• Opinion
  • January 30, 2019
  • 10 minutes
  • 2

Data science and programming for policymakers: a practical introduction

Opinion: Programming can help you make the most of your data

This piece is by Dr James Smith, Head of Engineering, and Dr Padraig Alton, Data Scientist at Apolitical. Dr Smith has 20+ years experience in tech, most recently as Head of Labs at the Open Data Institute. Dr Alton is an astrophysicist specialising in Bayesian statistics.

The article is a summary of an interactive workshop Apolitical ran in January 2019. You can access the recording, slides and interactive guide here.

What is programming?

Programming (or coding) is the method of telling computers what to do. We give them inputs, they produce outputs, and something in the middle decides how to turn one into another. That something in the middle is what we create when we’re programming.

Why do we write code and why is it useful day-to-day?

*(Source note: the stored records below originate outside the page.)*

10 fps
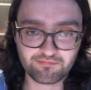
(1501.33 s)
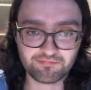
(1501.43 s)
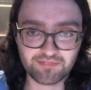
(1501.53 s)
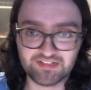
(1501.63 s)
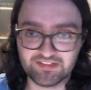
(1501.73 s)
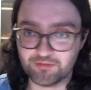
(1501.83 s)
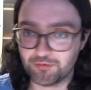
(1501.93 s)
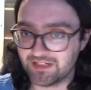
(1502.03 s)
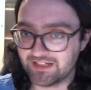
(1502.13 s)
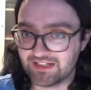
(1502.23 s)
It's a
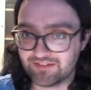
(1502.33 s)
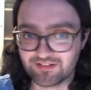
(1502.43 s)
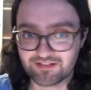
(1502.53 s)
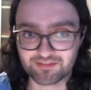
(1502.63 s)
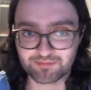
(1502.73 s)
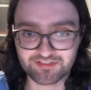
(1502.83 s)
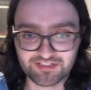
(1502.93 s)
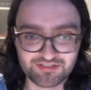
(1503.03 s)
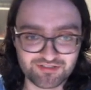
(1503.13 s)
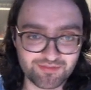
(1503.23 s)
really difficult
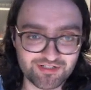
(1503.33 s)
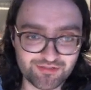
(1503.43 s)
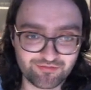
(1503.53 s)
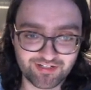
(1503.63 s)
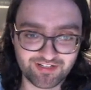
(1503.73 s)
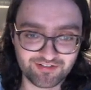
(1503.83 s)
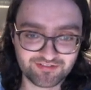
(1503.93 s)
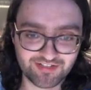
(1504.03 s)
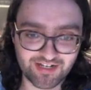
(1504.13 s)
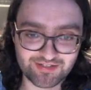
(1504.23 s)
position to maneuver here,
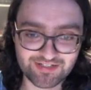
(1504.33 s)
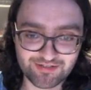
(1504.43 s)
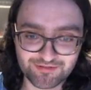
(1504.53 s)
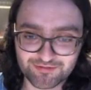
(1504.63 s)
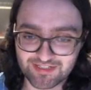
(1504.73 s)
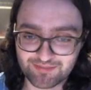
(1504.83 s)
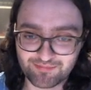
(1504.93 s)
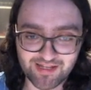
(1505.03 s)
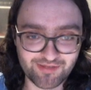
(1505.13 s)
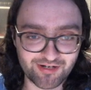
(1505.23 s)
so I don't really
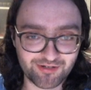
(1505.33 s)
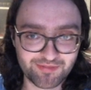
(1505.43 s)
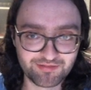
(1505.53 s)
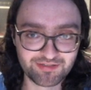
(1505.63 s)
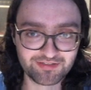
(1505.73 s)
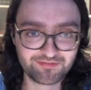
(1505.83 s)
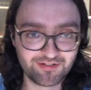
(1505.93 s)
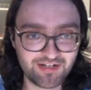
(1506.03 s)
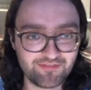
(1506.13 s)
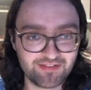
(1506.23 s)
blame our opponent
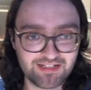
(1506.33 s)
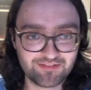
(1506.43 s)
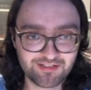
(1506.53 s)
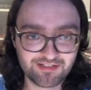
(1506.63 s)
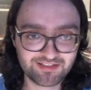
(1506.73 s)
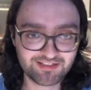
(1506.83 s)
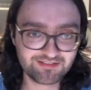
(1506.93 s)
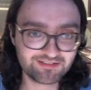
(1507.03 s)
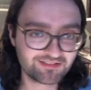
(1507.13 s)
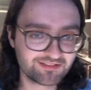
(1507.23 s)
for having
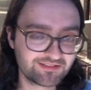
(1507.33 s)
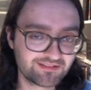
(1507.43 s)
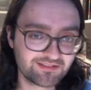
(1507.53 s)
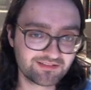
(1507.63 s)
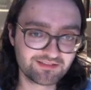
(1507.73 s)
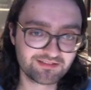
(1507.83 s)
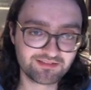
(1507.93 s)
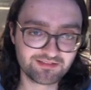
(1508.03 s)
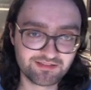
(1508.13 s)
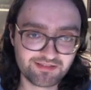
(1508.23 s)
difficulties.
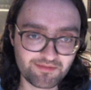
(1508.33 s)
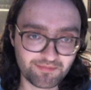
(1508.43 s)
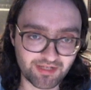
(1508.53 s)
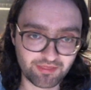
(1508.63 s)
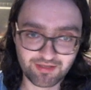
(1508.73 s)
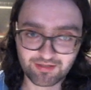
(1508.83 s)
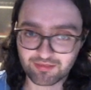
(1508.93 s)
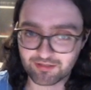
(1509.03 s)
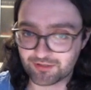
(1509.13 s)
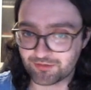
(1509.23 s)
But I think
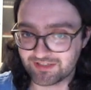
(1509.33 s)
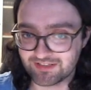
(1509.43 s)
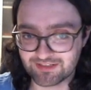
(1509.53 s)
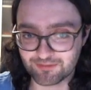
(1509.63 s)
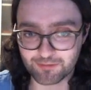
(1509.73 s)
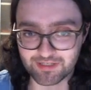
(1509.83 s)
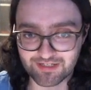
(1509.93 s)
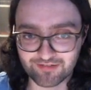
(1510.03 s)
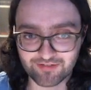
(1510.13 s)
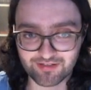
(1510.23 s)
the critical way
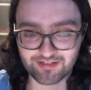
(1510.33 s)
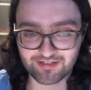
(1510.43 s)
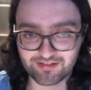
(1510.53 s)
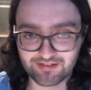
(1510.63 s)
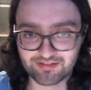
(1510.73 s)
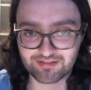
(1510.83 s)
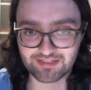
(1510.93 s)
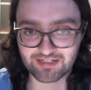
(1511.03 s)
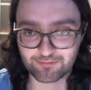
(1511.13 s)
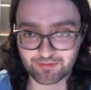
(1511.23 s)
of
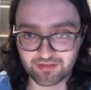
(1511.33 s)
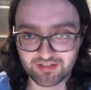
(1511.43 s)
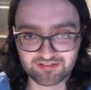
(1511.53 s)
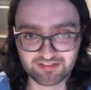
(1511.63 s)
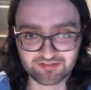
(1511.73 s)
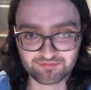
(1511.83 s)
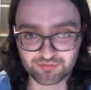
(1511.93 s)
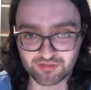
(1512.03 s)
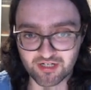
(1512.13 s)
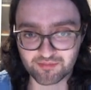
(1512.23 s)
dealing with this is
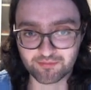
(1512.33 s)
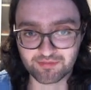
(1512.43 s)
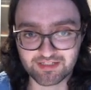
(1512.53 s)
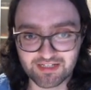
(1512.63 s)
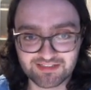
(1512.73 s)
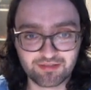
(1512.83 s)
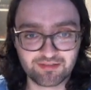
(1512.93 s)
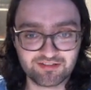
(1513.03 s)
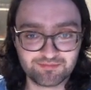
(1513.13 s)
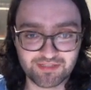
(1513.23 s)
probably getting
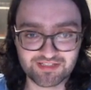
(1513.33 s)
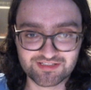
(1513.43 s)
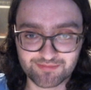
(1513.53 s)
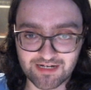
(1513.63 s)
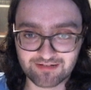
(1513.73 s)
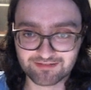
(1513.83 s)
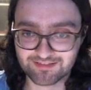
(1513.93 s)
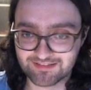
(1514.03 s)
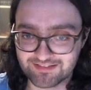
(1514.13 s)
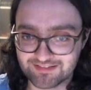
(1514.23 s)
this bishop out,
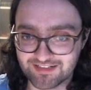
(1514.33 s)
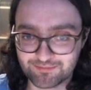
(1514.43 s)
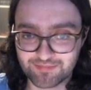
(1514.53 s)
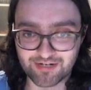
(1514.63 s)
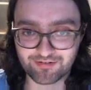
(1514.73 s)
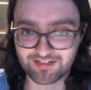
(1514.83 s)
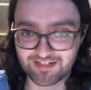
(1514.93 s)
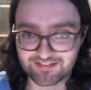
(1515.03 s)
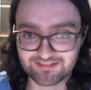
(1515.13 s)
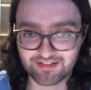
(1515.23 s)
as it's not
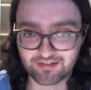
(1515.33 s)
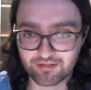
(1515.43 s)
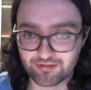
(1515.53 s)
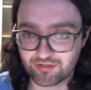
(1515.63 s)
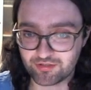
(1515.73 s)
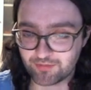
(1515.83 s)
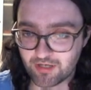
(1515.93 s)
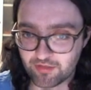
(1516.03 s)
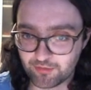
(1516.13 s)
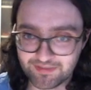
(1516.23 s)
paralyzed like their
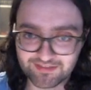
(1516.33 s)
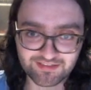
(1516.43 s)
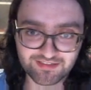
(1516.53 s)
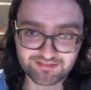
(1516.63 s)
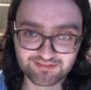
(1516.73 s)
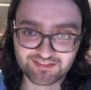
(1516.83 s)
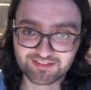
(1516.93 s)
other pieces.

In short, repeatability, automation and speed.

If you give the machine the same inputs it will produce the same outputs. Because it’s repeatable and predictable we can use it for automating common tasks and also do those tasks very quickly; we don’t have to work out the same thing time and again.

You can do a lot of simple repeatable or automated tasks in a spreadsheet, but by learning a bit of programming you can go a lot further. Your programming journey might start with similarly simple tasks, but it’s an entry into a much larger world.

Why do you need to know this as a policymaker if you’re not programming day-to-day?

This is a question of literacy for the modern world. These days, computers are everywhere. Our cars are computers that can drive. Airplanes are computers that can fly. There are computers in your house, in your pocket.

The internet and the web have fundamentally changed the way we communicate. And understanding a bit of programming, a bit of what’s going on inside the black box, will help you develop an intuition about what machines are doing, what they’re capable of, and what their limitations are.

All of which are relevant if you’re trying to apply and generate policy ideas that are fit for the future.

What about data?

We hear a lot about data these days. Data are simply “facts and statistics collected together for reference and/or analysis”. But that’s a broad definition! Data can take a wide variety of forms. It could be numbers, text, images — all sorts.

Indeed, one of the most important trends in our society right now is the rise of “Datafication”, a phrase coined in 2013 to describe the collection and storage of data from an ever wider variety of aspects of daily life. This data doesn’t simply appear; it’s created. It’s important to understand how it was created, when, and by whom.

There’s data on everything, increasingly all stored electronically, and ever more widely accessible

Buildings have sensors strewn throughout them now, as do cars, creating data on infrastructure usage which can be used to detect failures (or to predict them in advance). Supermarket loyalty schemes have turned our purchasing habits into data. Twitter has even turned our idle thoughts into data!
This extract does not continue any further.